Brand on the Run
By Cameron Advertising
Olive Garden’s new logo, a central element of its proclaimed “brand Renaissance,” is leaving a bad taste in the mouths of, well . . . nearly everyone. Investors are folding their napkins and running from the table: shares of parent company Darden Restaurants are already down over 10% in 2014.
As for social media, reaction ranged from: “. . .the new logo’s script is terrible. It looks like a Design 1 student project.” To: “My theory is Olive Garden was drunk at a poker game and lost a crazy bet and now has to use that new logo.” To: “. . . looks like something off a crockpot from the 1970’s.” To: “. . . looks like it was drawn with a breadstick.” Not to pile on, but our consensus opinion at the agency: that is one ugly font.

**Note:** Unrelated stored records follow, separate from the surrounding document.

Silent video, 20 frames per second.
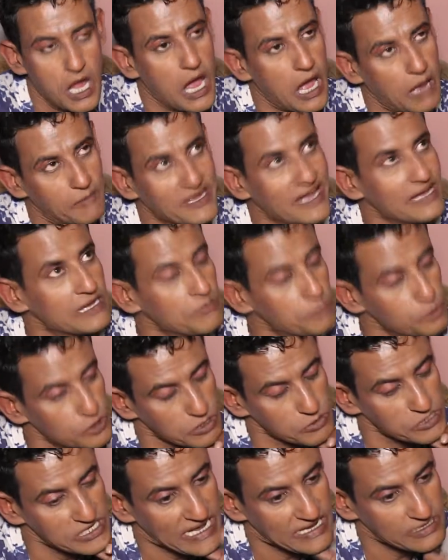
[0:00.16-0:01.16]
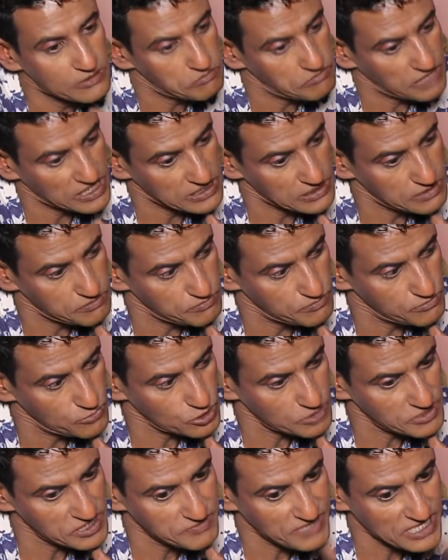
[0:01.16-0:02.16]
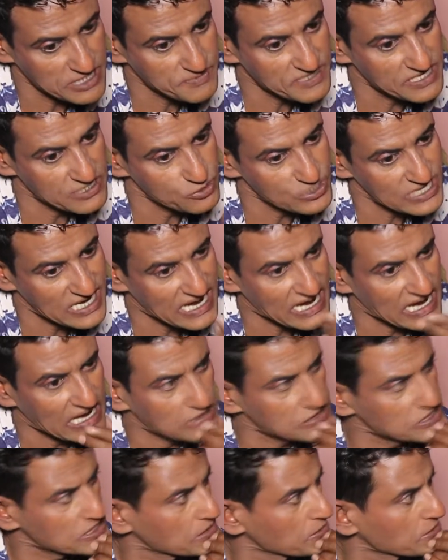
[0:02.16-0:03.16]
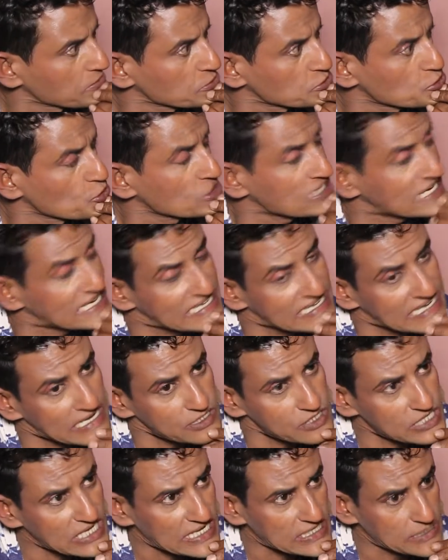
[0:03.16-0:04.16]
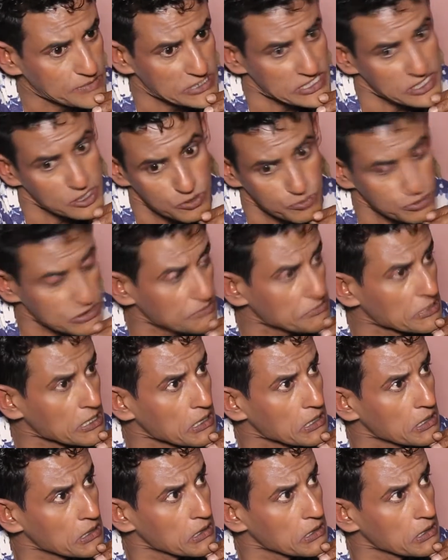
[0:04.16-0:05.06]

আমি খাইয়া মোটামুটি এক মানে মোটামুটি পাঁচ মিনিট ওই জায়গায় খাইছিলাম আমাকে সরটা কী কারণে খাইলাম এটি তো বললাম না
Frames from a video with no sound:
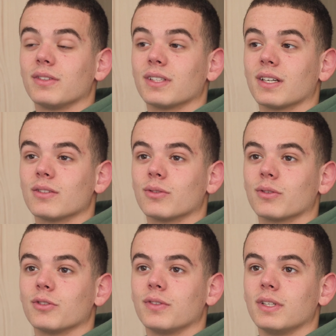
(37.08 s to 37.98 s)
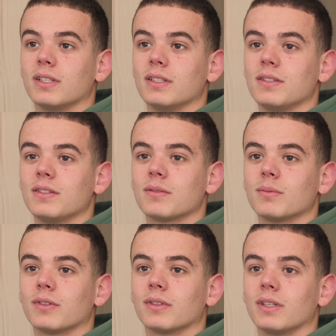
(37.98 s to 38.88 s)
fait 13 ans que je fais de
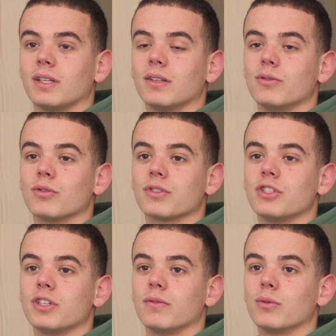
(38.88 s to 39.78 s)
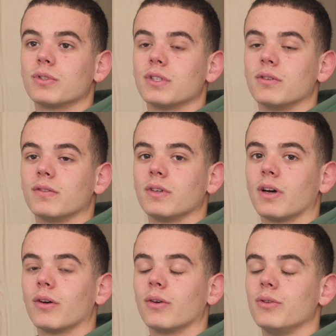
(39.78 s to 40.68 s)
l'athlétisme et du lancer de javelot ça doit
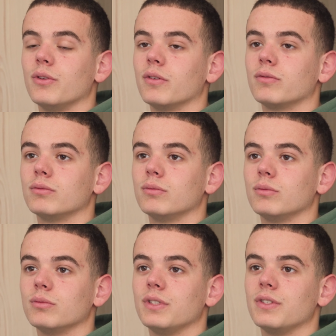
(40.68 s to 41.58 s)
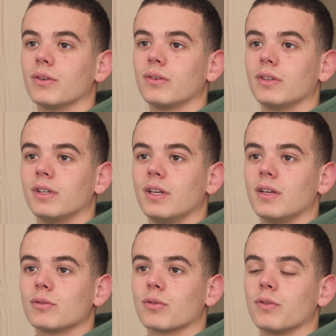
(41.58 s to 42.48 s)
faire 9 euh, ou 10 ans.
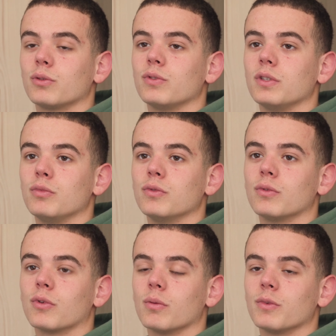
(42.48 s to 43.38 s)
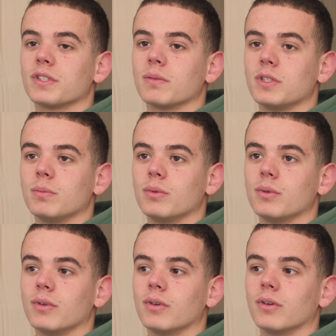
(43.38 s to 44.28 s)
Parce qu'en fait au début on commence un petit
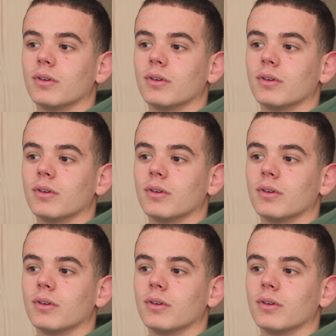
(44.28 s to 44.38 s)
peu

The larger question is will the rebranding, along with a revamped menu, save the ailing chain? Olive Garden, along with Darden’s other flagship entry in the casual dining category, Red Lobster, has been in freefall. Customer traffic declined as much as 13 percent at Olive Garden in December and 19 percent at Red Lobster in January. It’s emblematic of the casual dining category as a whole, which is falling victim to the current trends in consumers’ spending and eating habits.
Like so many segments of consumer spending, the higher and lower ends are where the dollars are going now. The middle is disappearing. If diners are going to spring for dinner at a sit-down restaurant, they want food worth going out for. (Darden’s higher-end restaurants, Capital Grille, Yard House and others, are doing fine.) The casual dining paradigm – middle-of-the-road food plus the extra cost of tipping your waiter – doesn’t match consumers’ needs. Not surprisingly, fast-casual restaurants, featuring fast-food speed with higher-quality food and no waiters to tip (e.g., Chipotle), are booming.
The lesson is simple: know the trends of your industry. If your product or service doesn’t meet your customers’ evolving needs, they won’t swallow it.